■ **Dataset records**
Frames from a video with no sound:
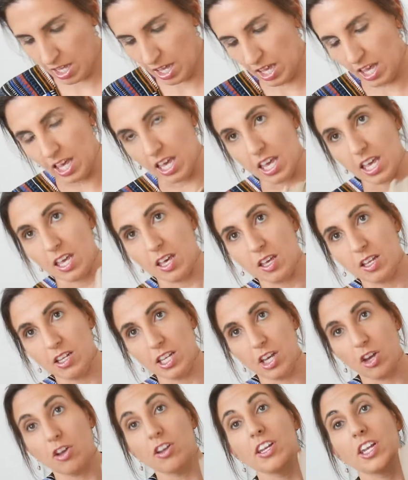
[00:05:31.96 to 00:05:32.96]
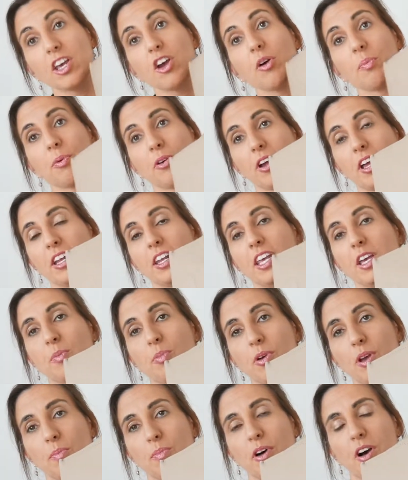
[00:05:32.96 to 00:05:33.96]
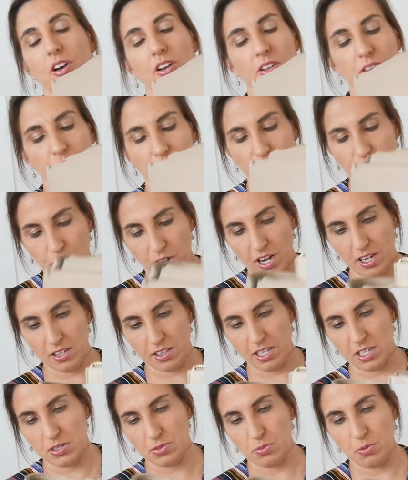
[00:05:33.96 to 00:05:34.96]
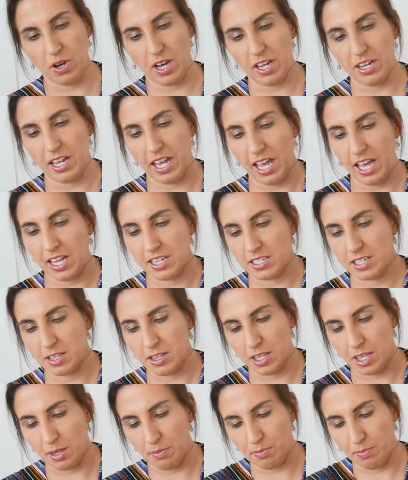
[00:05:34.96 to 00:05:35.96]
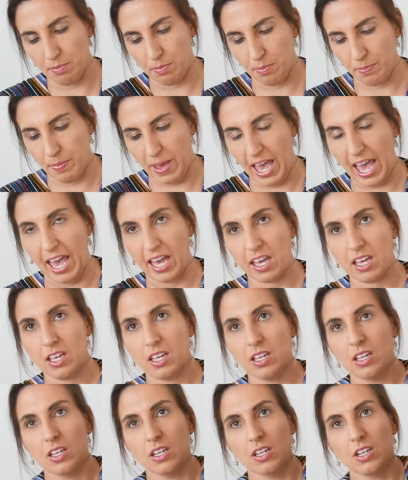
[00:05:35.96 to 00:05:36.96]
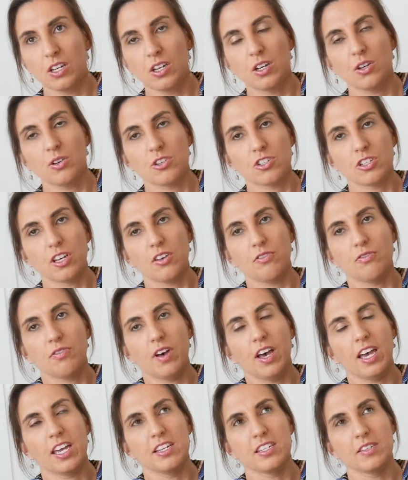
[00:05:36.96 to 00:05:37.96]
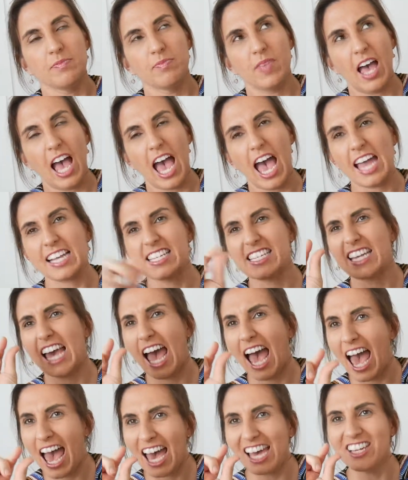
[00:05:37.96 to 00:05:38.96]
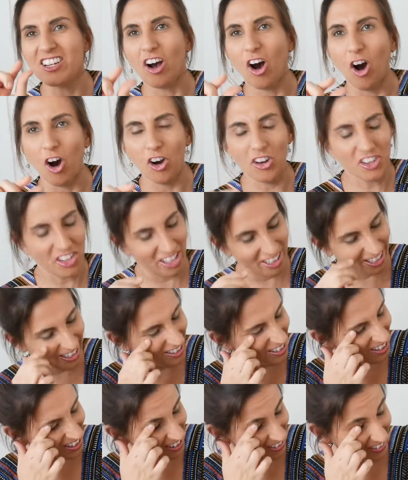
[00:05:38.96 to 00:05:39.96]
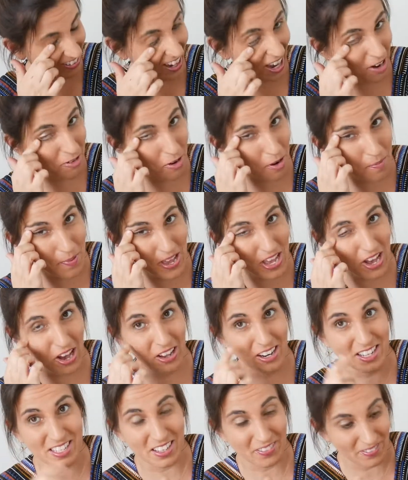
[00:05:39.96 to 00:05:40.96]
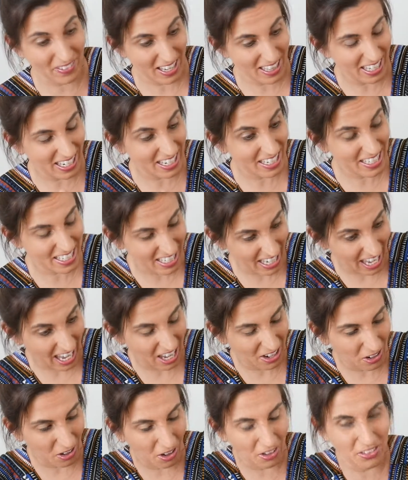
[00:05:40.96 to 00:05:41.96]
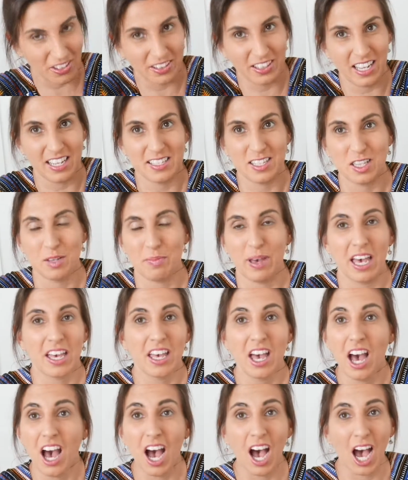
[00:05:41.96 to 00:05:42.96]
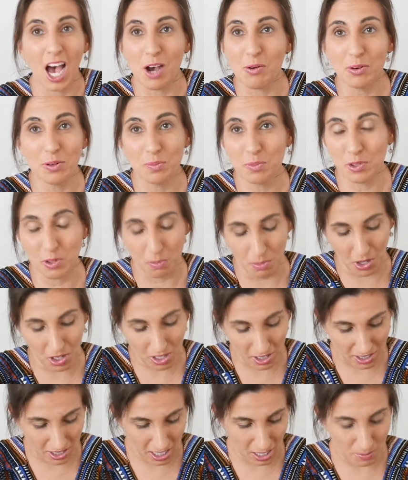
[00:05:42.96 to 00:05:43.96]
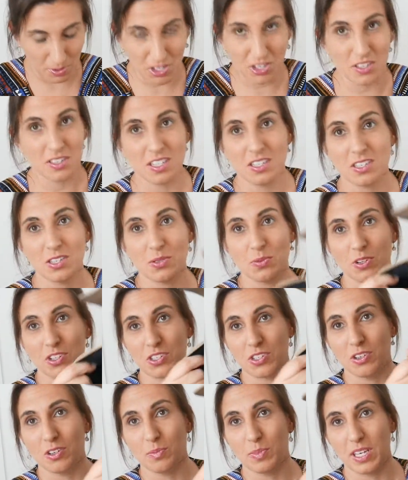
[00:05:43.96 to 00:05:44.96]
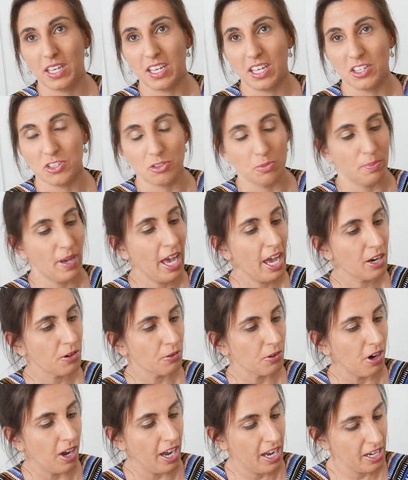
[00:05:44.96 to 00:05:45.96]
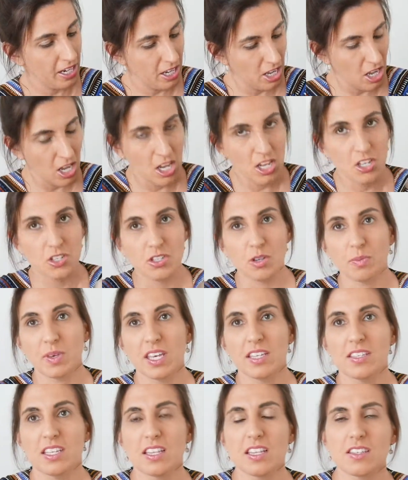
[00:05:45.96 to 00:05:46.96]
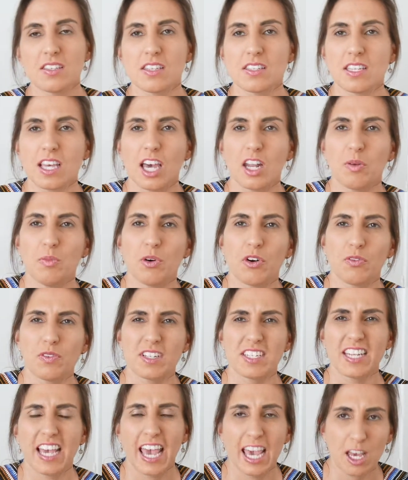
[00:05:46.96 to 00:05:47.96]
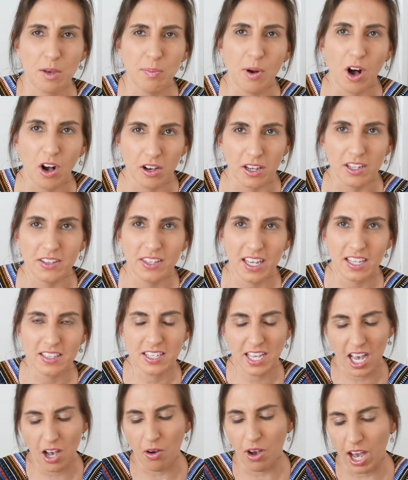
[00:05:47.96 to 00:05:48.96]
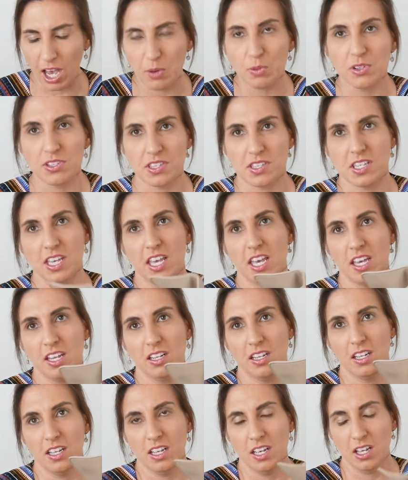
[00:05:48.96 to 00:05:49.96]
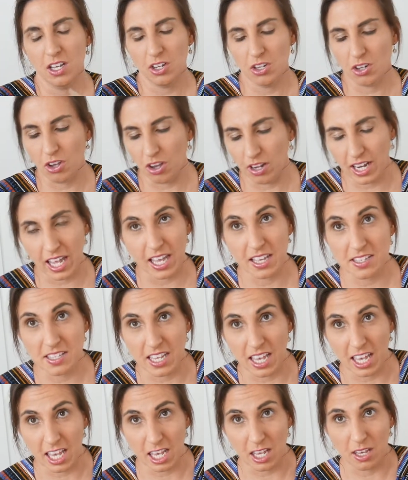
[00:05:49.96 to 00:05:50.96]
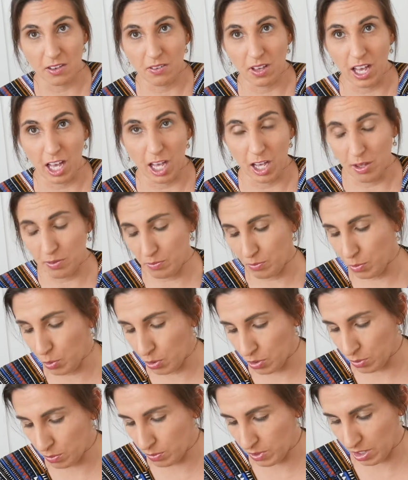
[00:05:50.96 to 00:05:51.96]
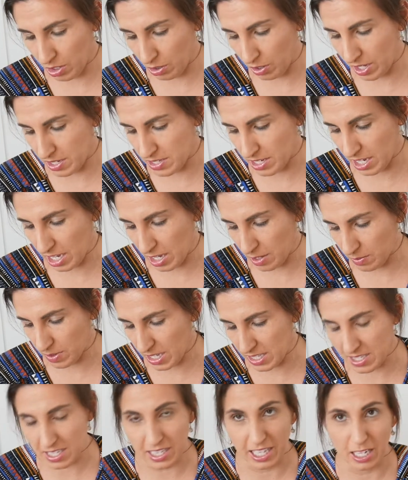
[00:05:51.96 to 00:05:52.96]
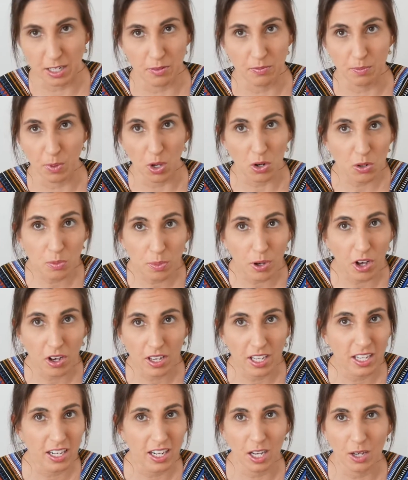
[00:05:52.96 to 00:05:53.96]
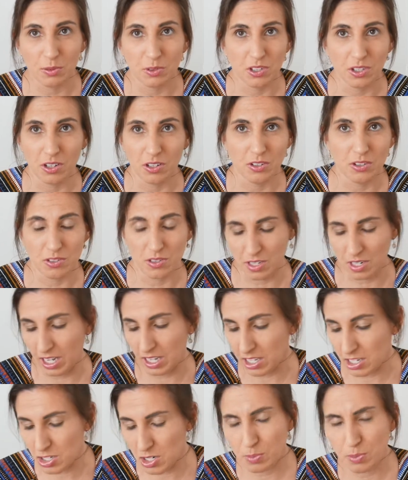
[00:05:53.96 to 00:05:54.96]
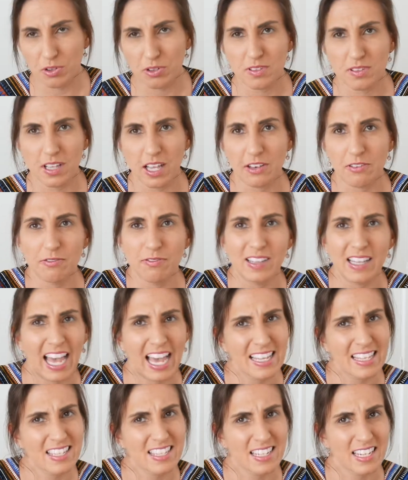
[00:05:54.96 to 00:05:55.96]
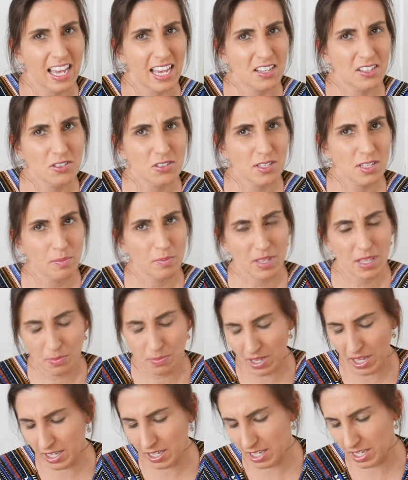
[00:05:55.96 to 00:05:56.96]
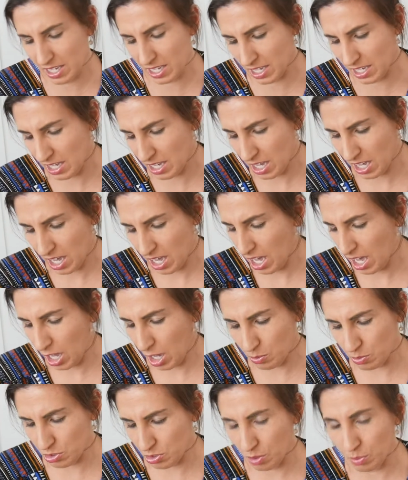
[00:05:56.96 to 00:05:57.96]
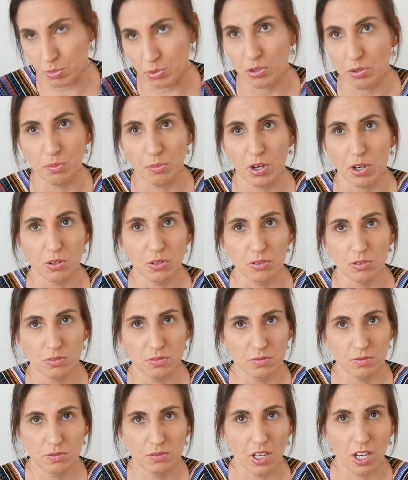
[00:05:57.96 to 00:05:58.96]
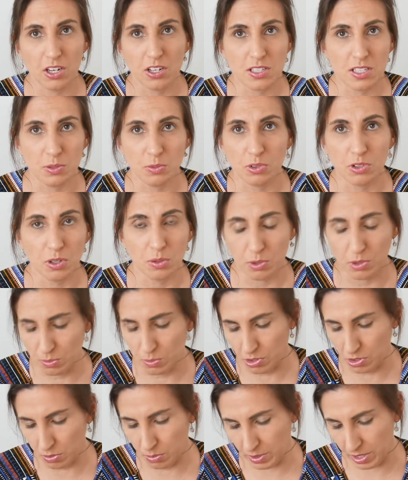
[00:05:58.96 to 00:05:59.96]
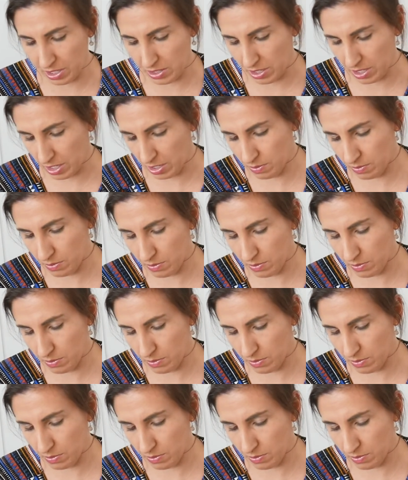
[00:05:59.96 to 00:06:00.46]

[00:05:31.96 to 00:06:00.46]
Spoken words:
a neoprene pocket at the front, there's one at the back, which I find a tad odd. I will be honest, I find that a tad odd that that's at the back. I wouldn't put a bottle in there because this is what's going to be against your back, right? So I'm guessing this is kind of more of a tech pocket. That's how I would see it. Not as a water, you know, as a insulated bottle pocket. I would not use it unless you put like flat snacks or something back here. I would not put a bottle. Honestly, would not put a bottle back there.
* * *
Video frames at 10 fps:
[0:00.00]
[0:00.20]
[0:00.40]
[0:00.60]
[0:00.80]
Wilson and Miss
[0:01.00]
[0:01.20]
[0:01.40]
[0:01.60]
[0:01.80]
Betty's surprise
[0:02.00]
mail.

■ **Aim of the task**
Of all the material above, only the lines from the one that has "[00:05:42.96 to 00:05:43.96]" down to the one that has "[00:05:31.96 to 00:06:00.46]" are to be written out, exactly and with both ends included. Pictures are skipped.

■ **Answer to the exercise**
[00:05:42.96 to 00:05:43.96]
[00:05:43.96 to 00:05:44.96]
[00:05:44.96 to 00:05:45.96]
[00:05:45.96 to 00:05:46.96]
[00:05:46.96 to 00:05:47.96]
[00:05:47.96 to 00:05:48.96]
[00:05:48.96 to 00:05:49.96]
[00:05:49.96 to 00:05:50.96]
[00:05:50.96 to 00:05:51.96]
[00:05:51.96 to 00:05:52.96]
[00:05:52.96 to 00:05:53.96]
[00:05:53.96 to 00:05:54.96]
[00:05:54.96 to 00:05:55.96]
[00:05:55.96 to 00:05:56.96]
[00:05:56.96 to 00:05:57.96]
[00:05:57.96 to 00:05:58.96]
[00:05:58.96 to 00:05:59.96]
[00:05:59.96 to 00:06:00.46]

[00:05:31.96 to 00:06:00.46]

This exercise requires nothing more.